**** Provided entries

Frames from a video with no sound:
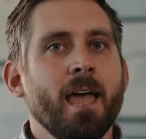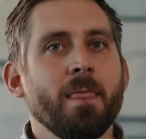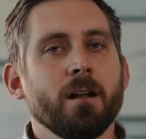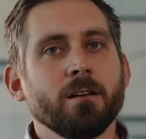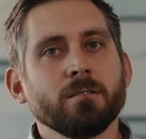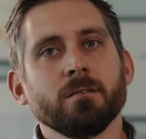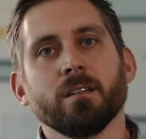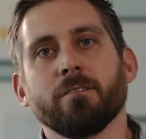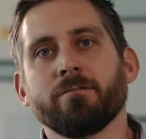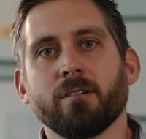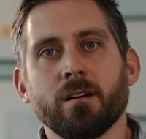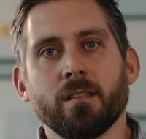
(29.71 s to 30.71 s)
And then also in the
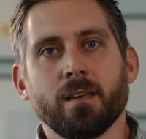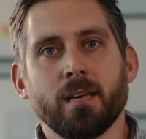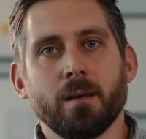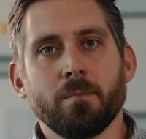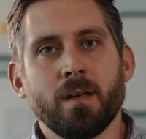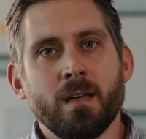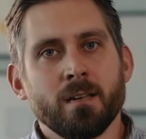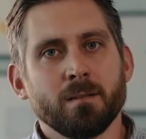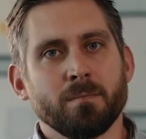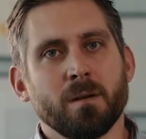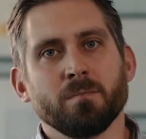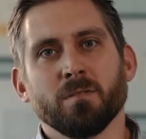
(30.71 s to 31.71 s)
front of the hip,
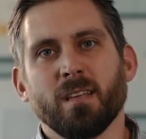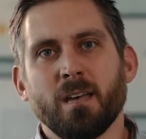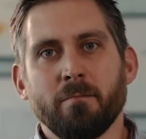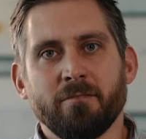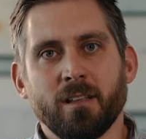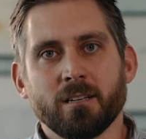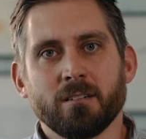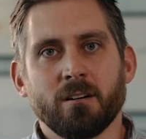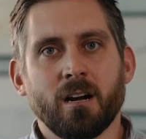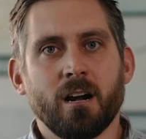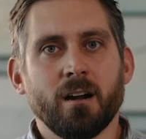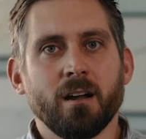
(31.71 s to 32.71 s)
sometimes with the hip
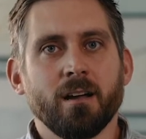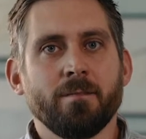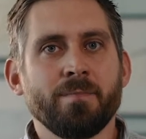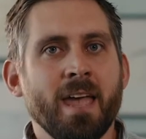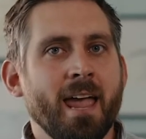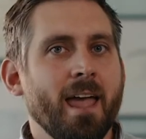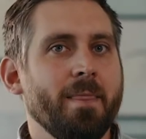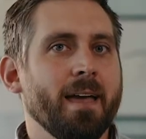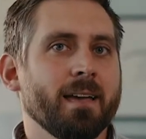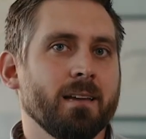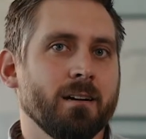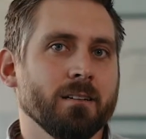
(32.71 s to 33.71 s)
flexor area, and
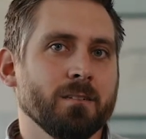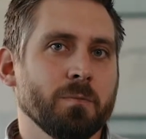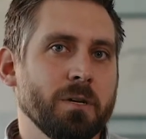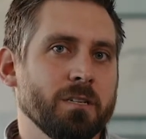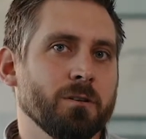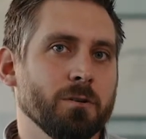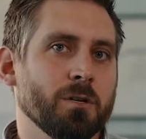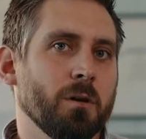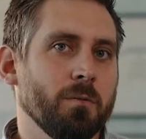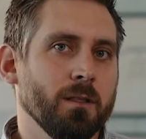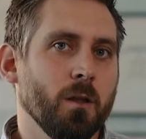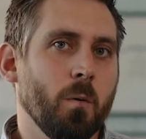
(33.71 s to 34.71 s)
that can also be
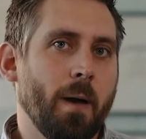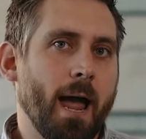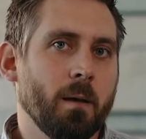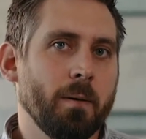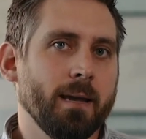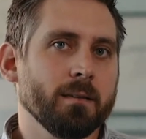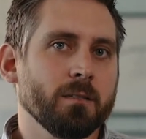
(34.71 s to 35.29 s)
associated with low back pain.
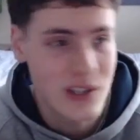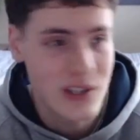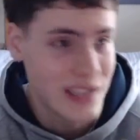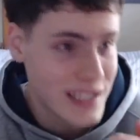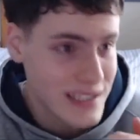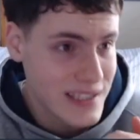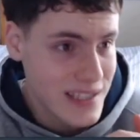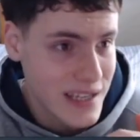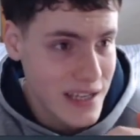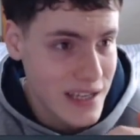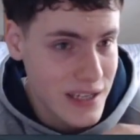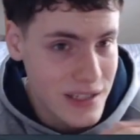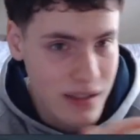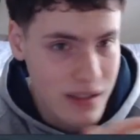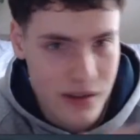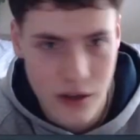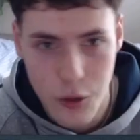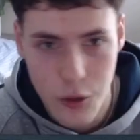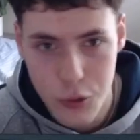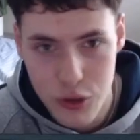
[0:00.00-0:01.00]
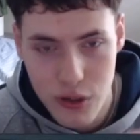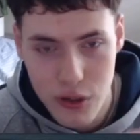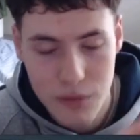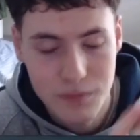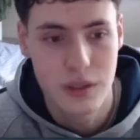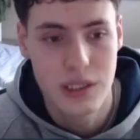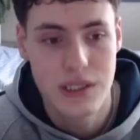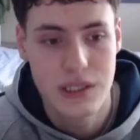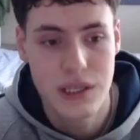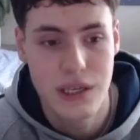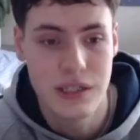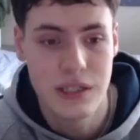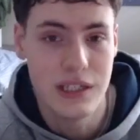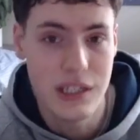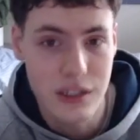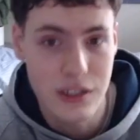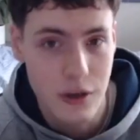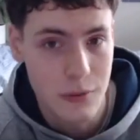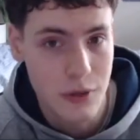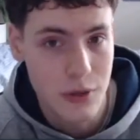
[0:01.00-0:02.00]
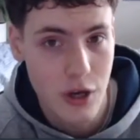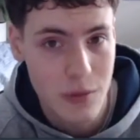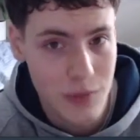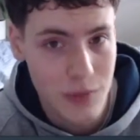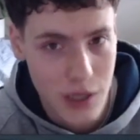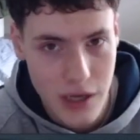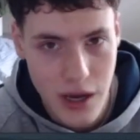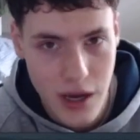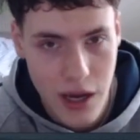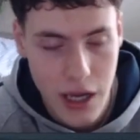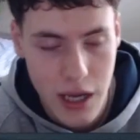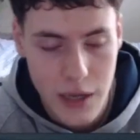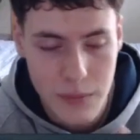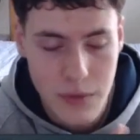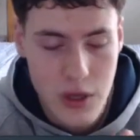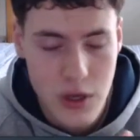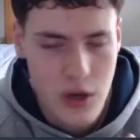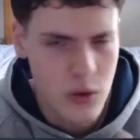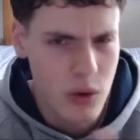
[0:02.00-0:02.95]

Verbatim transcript: let's say DWM, let's say DWM like I am,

********

• **Aim of the task**
Print, word for word, every entry shown above; the pictures stay out.

• **Response below**
Frames from a video with no sound:
(29.71 s to 30.71 s)
And then also in the
(30.71 s to 31.71 s)
front of the hip,
(31.71 s to 32.71 s)
sometimes with the hip
(32.71 s to 33.71 s)
flexor area, and
(33.71 s to 34.71 s)
that can also be
(34.71 s to 35.29 s)
associated with low back pain.
[0:00.00-0:01.00]
[0:01.00-0:02.00]
[0:02.00-0:02.95]

Verbatim transcript: let's say DWM, let's say DWM like I am,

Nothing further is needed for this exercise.